Exercise: Return only the lines from the top of the data down to the one that holds "[0:13.00-0:13.20]", both included, without any pictures.

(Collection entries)
____________

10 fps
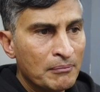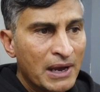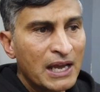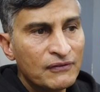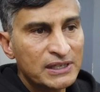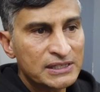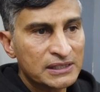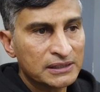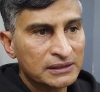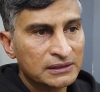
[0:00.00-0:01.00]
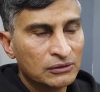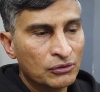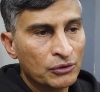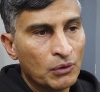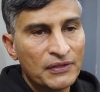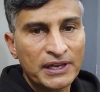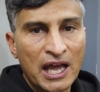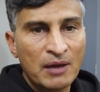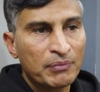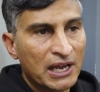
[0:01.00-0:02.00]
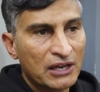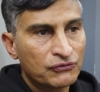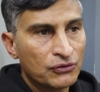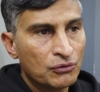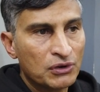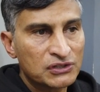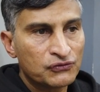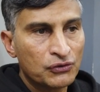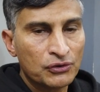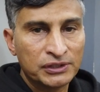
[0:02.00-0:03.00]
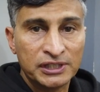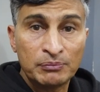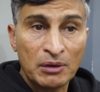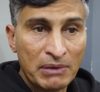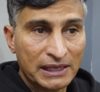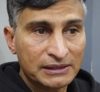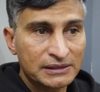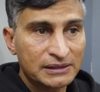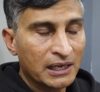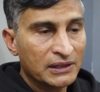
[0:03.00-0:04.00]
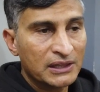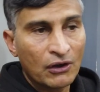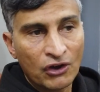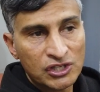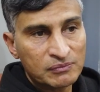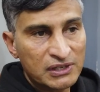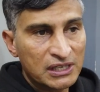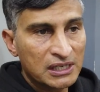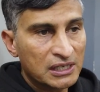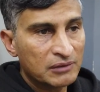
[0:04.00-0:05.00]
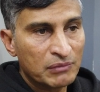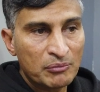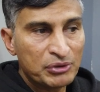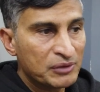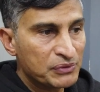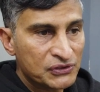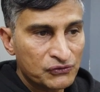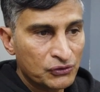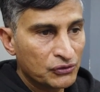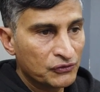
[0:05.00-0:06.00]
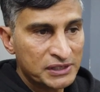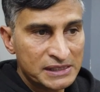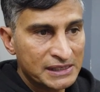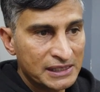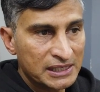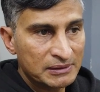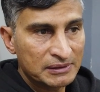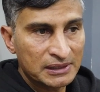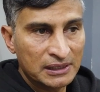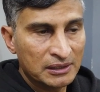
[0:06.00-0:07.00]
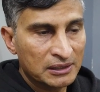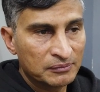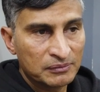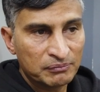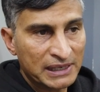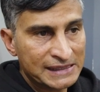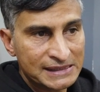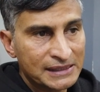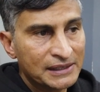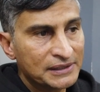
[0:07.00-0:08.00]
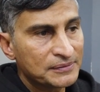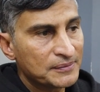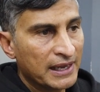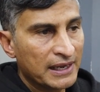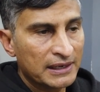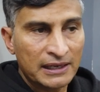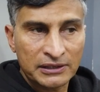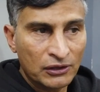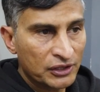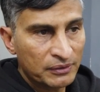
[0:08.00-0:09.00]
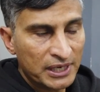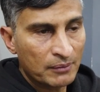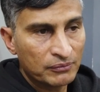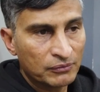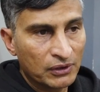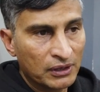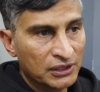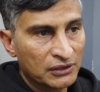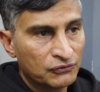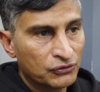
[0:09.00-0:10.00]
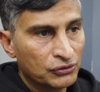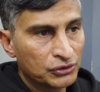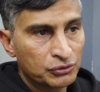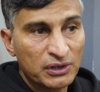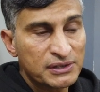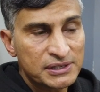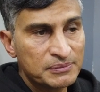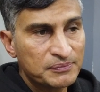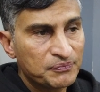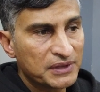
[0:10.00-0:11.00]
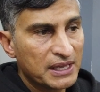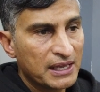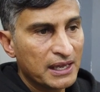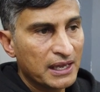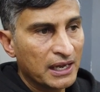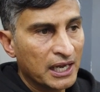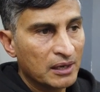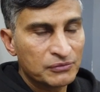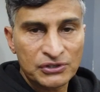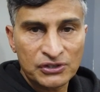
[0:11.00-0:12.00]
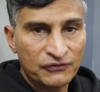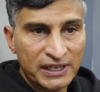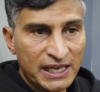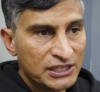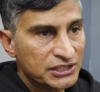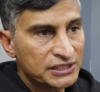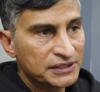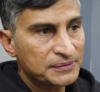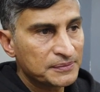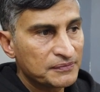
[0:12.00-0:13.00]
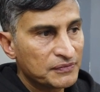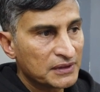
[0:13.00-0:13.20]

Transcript: my visa, or the one that I applied for, was for diplomat. And then they asked me my purpose for visiting Pakistan, and I told them that I'm here for tourism, I'm just on vacation.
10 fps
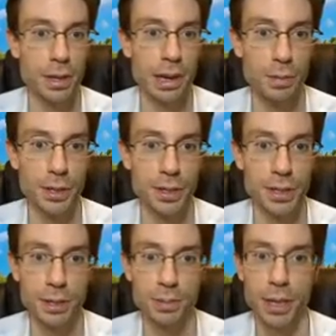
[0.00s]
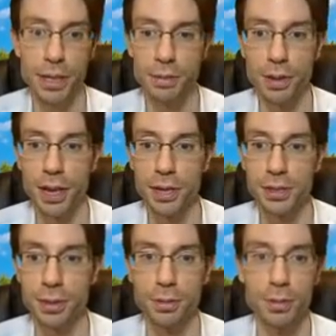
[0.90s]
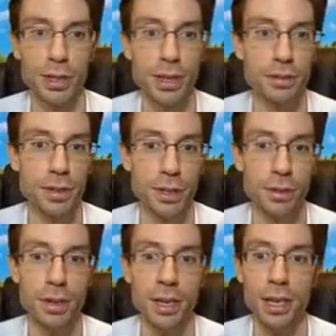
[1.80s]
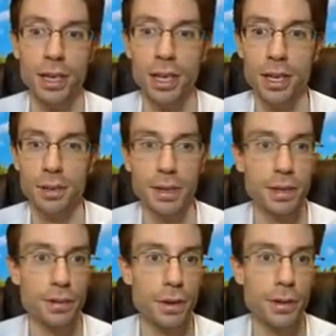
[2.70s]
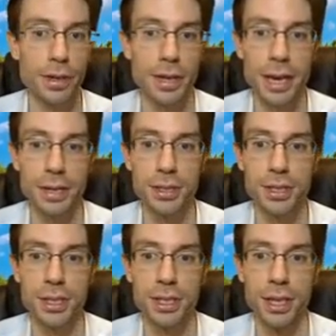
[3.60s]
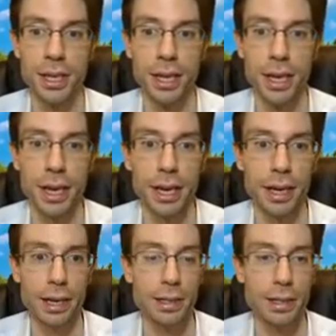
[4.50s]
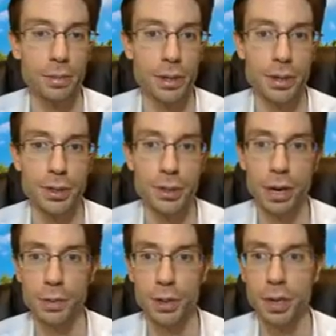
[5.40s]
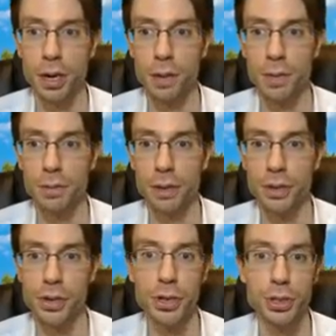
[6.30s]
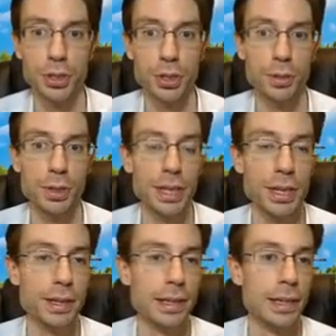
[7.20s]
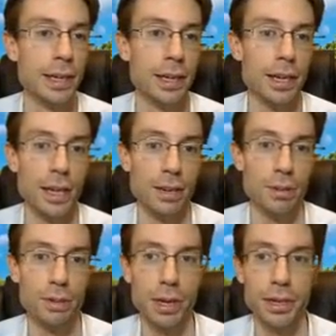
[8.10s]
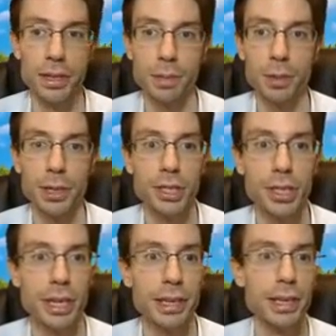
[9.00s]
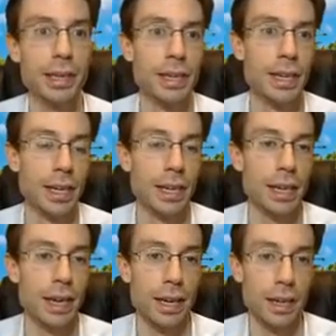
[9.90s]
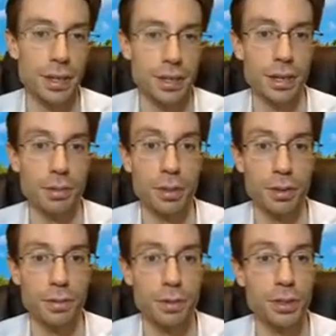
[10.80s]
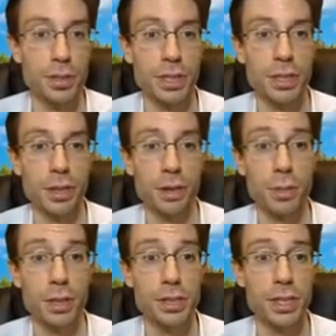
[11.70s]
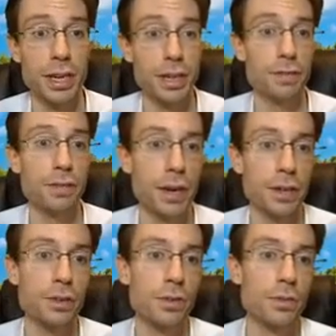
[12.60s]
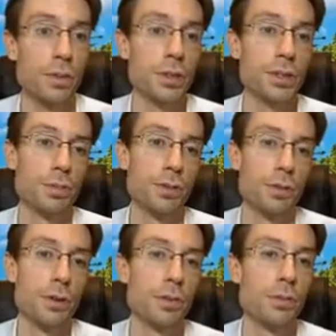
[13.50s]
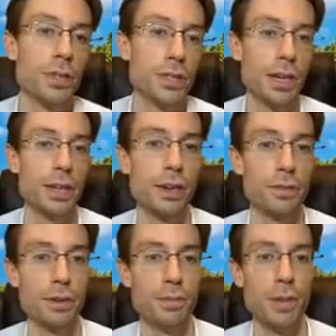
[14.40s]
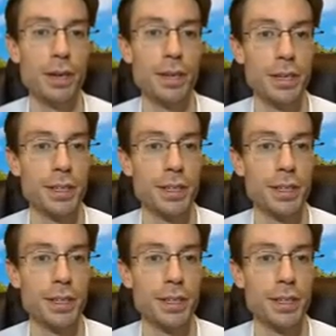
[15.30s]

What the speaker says: participating with us. So we love you. We love all our guests. And whether you dropped a comment, whether you just tuned in, we greatly appreciate it. And we look forward to seeing you on Wednesday. Any final words before we sign off here, Malik?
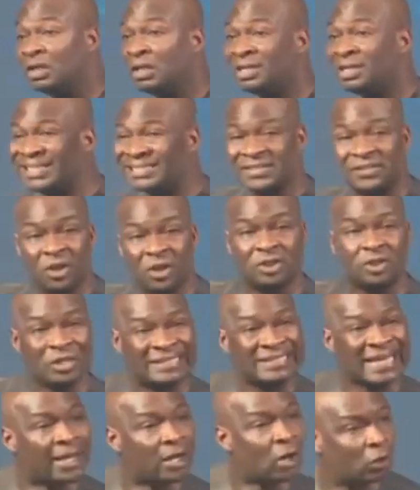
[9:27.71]
This is not just
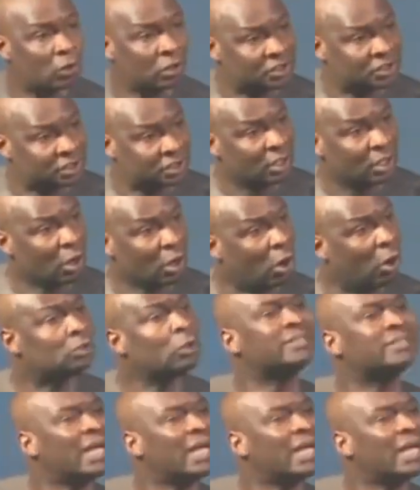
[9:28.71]
psychology, although that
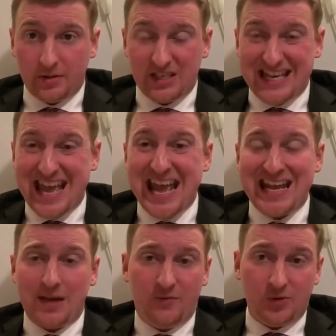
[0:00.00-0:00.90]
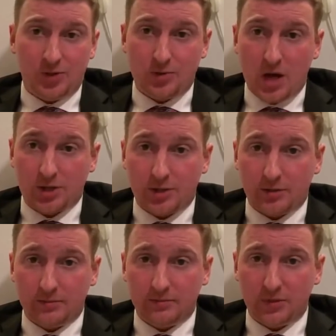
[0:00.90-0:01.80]
decaying infrastructure,
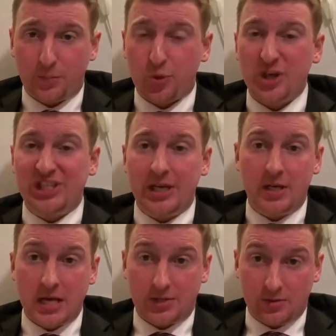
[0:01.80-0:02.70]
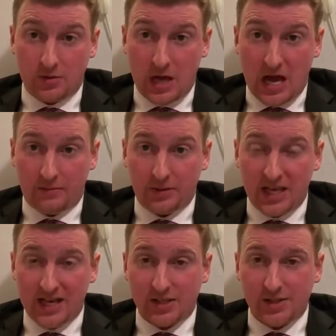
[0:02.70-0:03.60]
the prison industrial
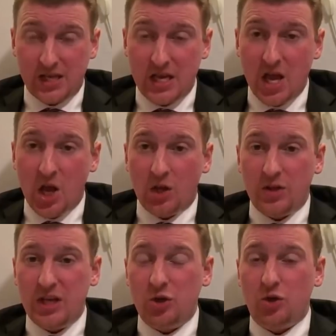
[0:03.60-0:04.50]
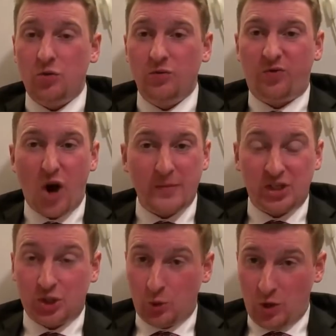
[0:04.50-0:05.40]
complex, the, the
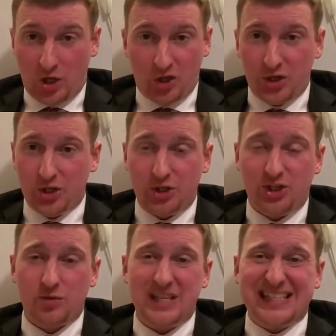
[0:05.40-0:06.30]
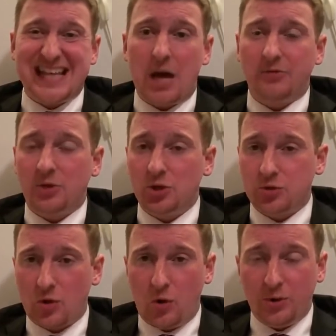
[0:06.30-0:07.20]
pharmaceutical industry that's out of
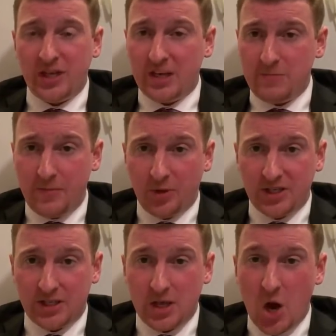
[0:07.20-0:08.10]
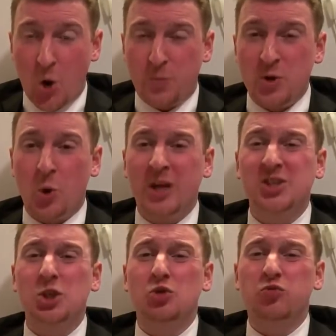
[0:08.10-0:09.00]
control and getting people addicted to
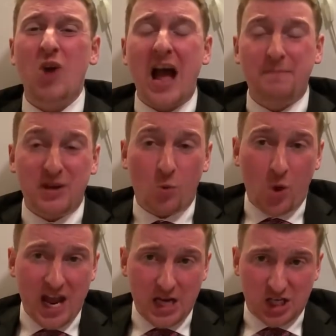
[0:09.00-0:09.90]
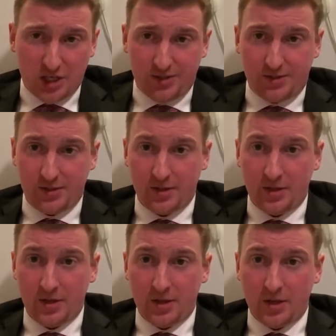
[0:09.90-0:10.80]
opioids, the drop in wages,
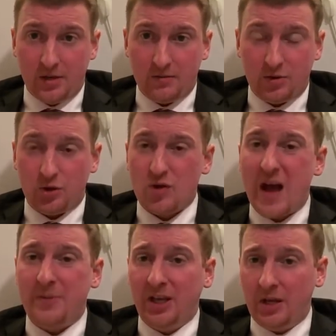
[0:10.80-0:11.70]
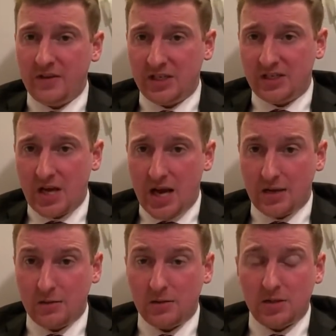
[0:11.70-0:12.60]
the drop in living
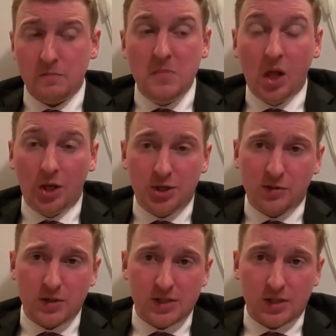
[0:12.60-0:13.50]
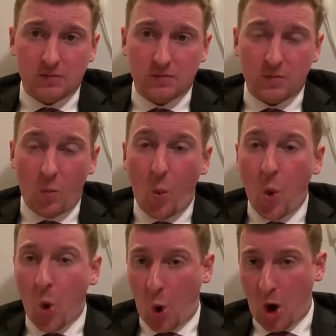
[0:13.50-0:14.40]
standards, militarism,
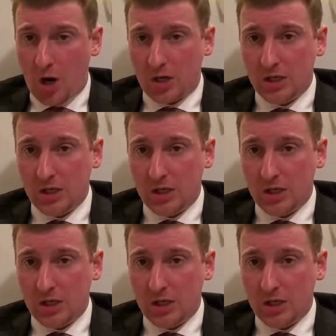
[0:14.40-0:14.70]
war,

____________

Completed task:
10 fps
[0:00.00-0:01.00]
[0:01.00-0:02.00]
[0:02.00-0:03.00]
[0:03.00-0:04.00]
[0:04.00-0:05.00]
[0:05.00-0:06.00]
[0:06.00-0:07.00]
[0:07.00-0:08.00]
[0:08.00-0:09.00]
[0:09.00-0:10.00]
[0:10.00-0:11.00]
[0:11.00-0:12.00]
[0:12.00-0:13.00]
[0:13.00-0:13.20]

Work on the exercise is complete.